(Saved data entries)
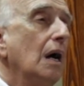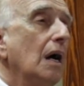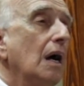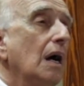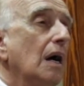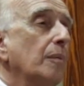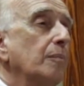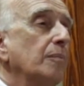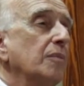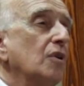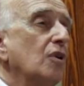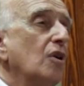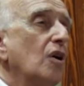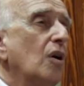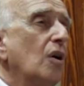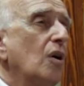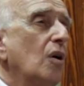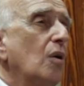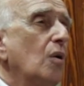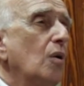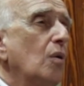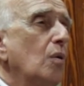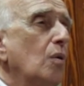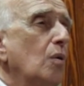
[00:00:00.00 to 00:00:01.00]
I'm
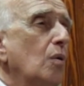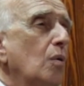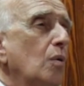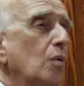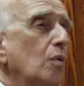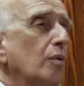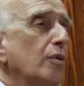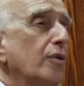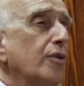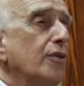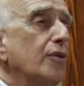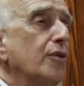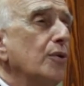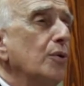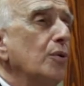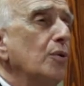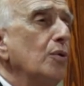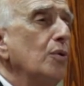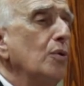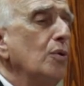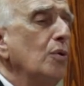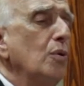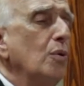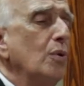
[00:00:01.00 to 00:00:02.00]
cold
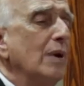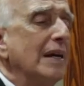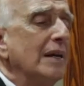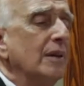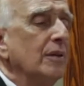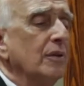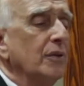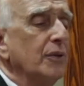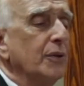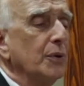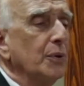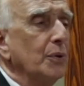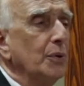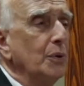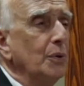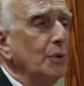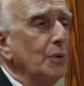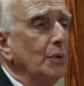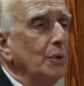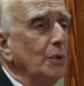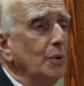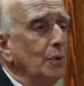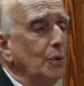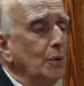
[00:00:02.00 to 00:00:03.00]
through and
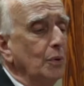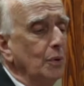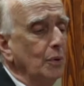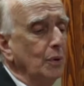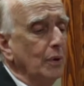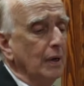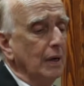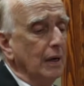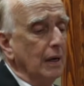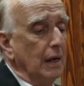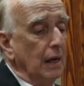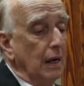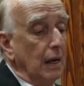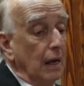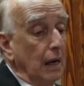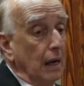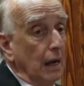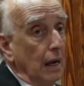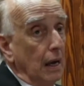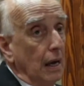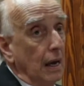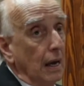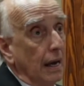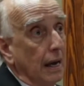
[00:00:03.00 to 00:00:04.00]
through,
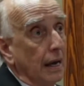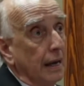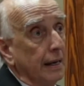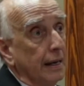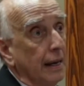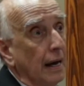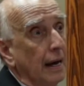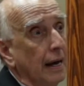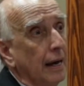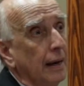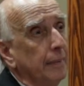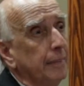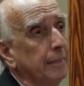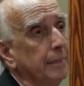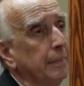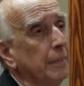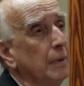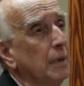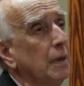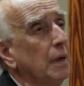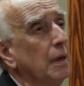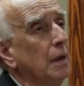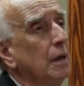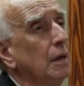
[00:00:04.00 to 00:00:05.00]
and I'm
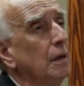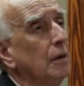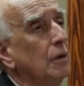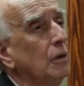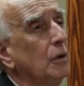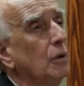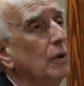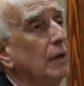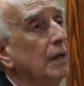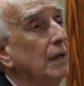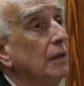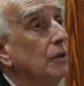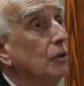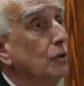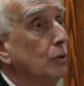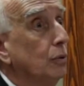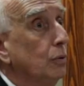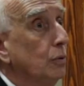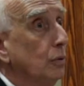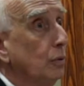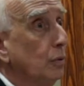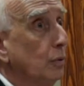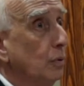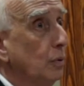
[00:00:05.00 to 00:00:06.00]
hungry
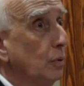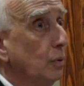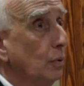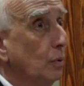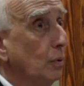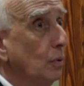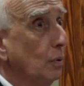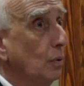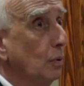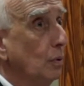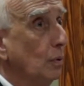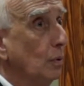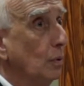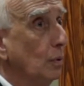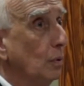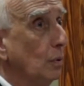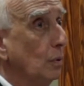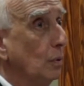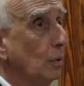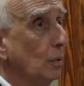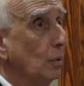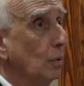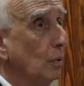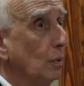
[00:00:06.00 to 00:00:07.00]

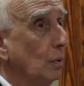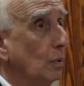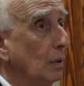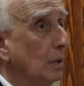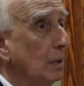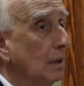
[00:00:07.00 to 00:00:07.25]
too."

- **ABOUT THIS EXERCISE**
Your answer must be an exact repeat of all the records, minus the pictures.

- **WRITTEN SOLUTION**
[00:00:00.00 to 00:00:01.00]
I'm
[00:00:01.00 to 00:00:02.00]
cold
[00:00:02.00 to 00:00:03.00]
through and
[00:00:03.00 to 00:00:04.00]
through,
[00:00:04.00 to 00:00:05.00]
and I'm
[00:00:05.00 to 00:00:06.00]
hungry
[00:00:06.00 to 00:00:07.00]

[00:00:07.00 to 00:00:07.25]
too."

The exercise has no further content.